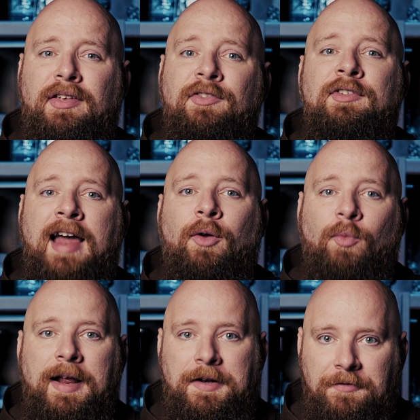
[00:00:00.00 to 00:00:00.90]
is
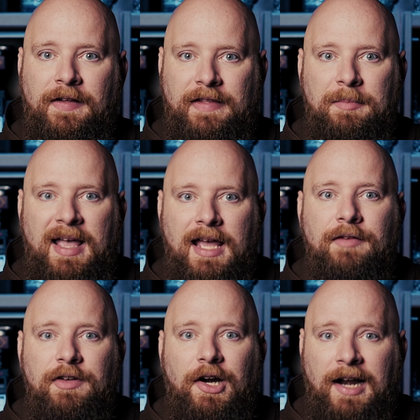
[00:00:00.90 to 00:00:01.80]
downright villain
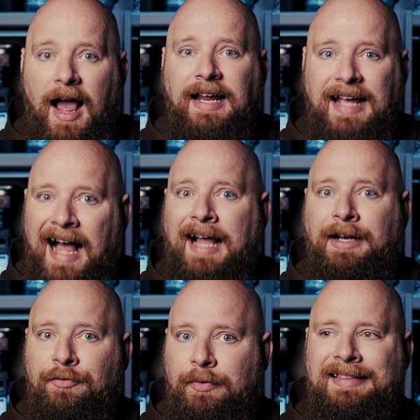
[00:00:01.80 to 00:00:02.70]
behavior, and I
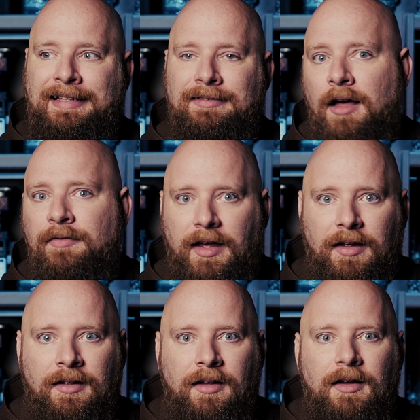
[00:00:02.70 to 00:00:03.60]
kind of really love it.
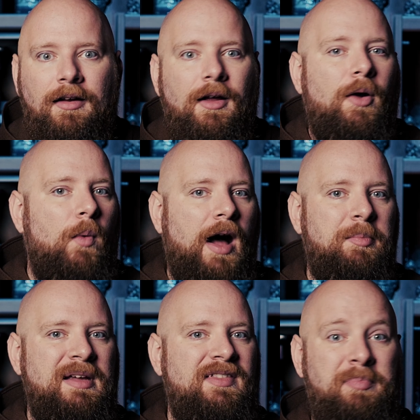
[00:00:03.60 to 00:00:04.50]
Want
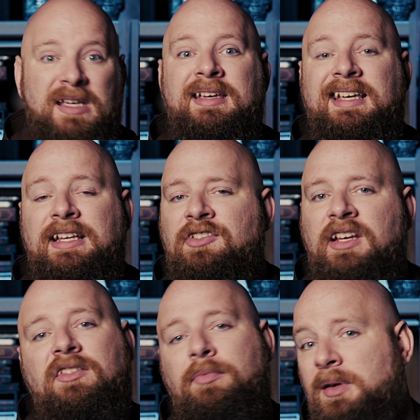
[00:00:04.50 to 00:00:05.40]
to be the
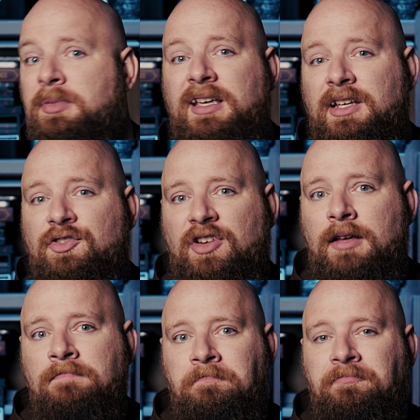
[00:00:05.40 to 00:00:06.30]
BBEG's
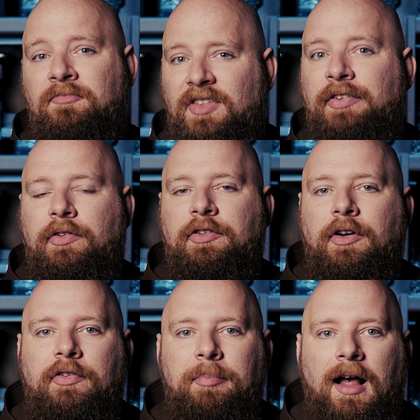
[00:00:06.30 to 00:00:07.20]
BBEG? This is your
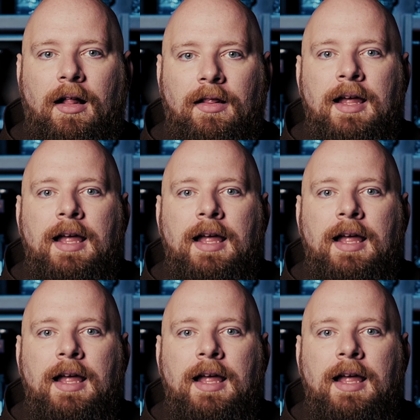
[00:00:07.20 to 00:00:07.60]
spell.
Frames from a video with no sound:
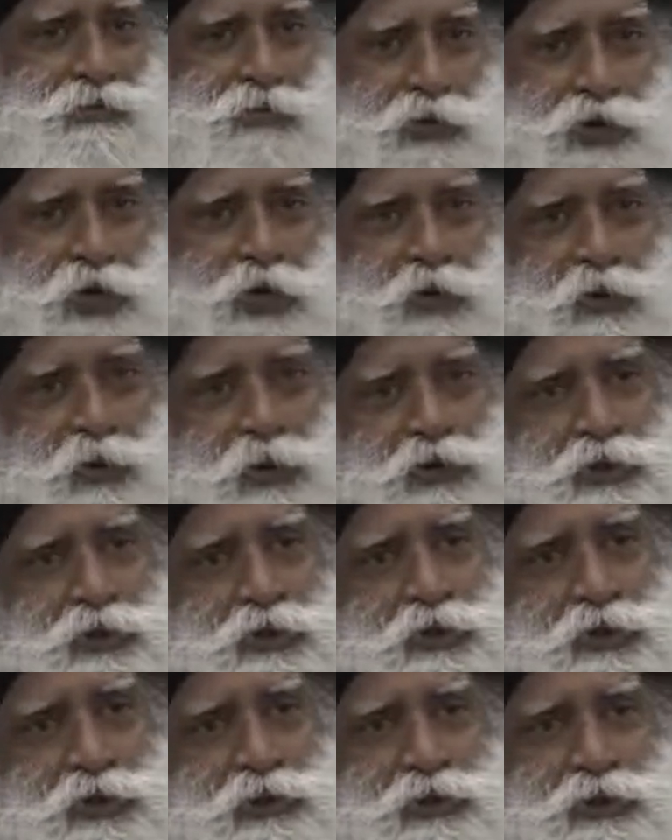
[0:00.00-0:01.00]
World War
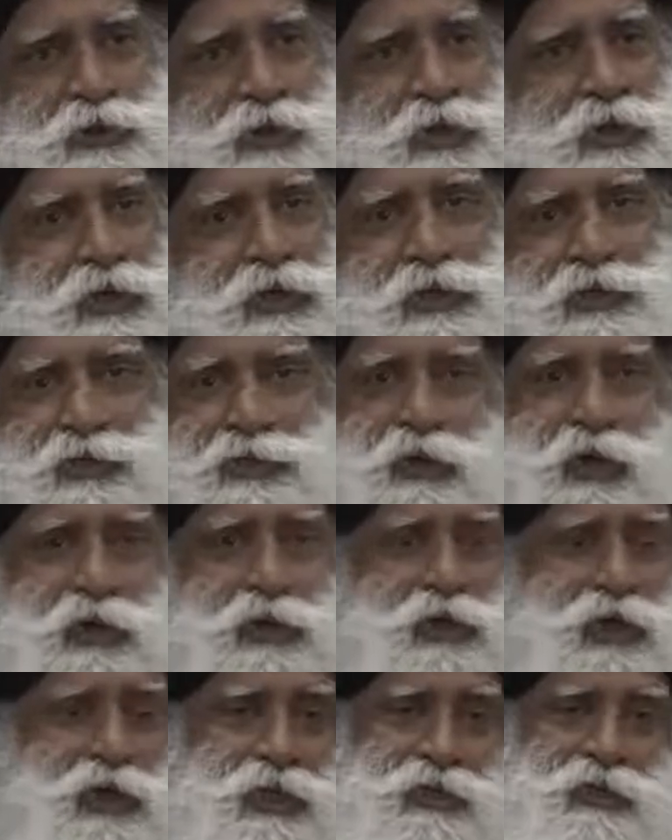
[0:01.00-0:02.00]
II is
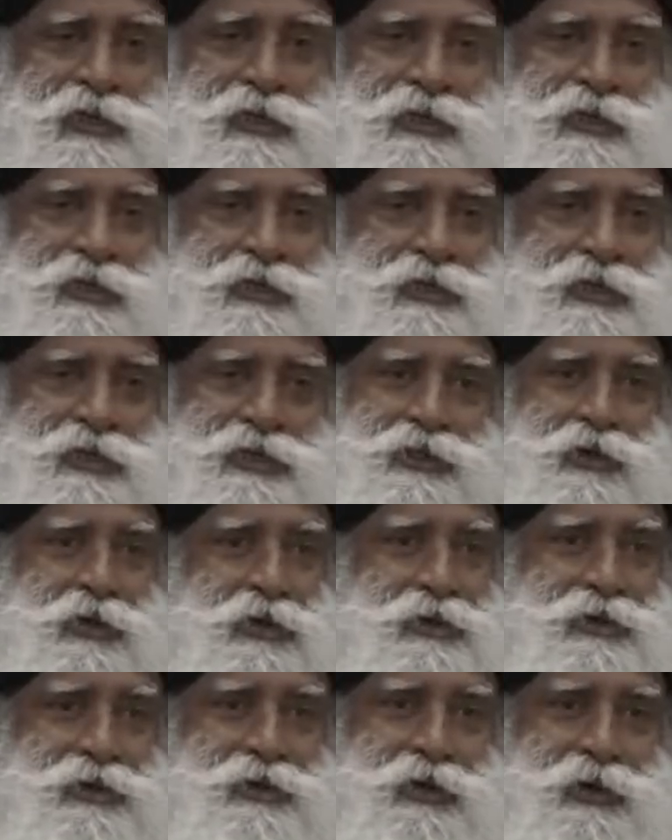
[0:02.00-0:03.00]
not another
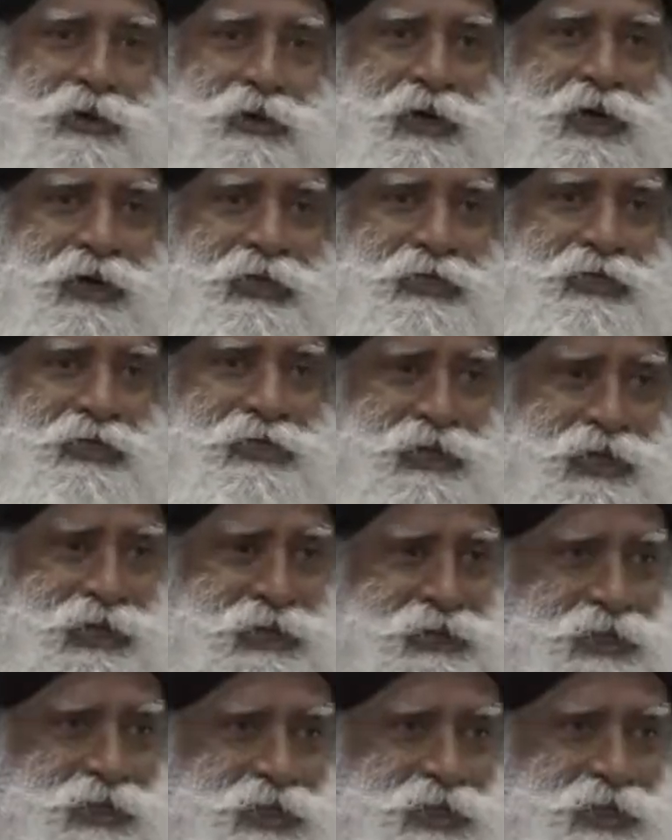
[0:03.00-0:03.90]
eon, all right? It's less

——

Return only the lines from the one that contains "[0:00.00-0:01.00]" through the closing line of the data, inclusive, reproduced exactly and with every picture left out.

_TASK RESULT_
[0:00.00-0:01.00]
World War
[0:01.00-0:02.00]
II is
[0:02.00-0:03.00]
not another
[0:03.00-0:03.90]
eon, all right? It's less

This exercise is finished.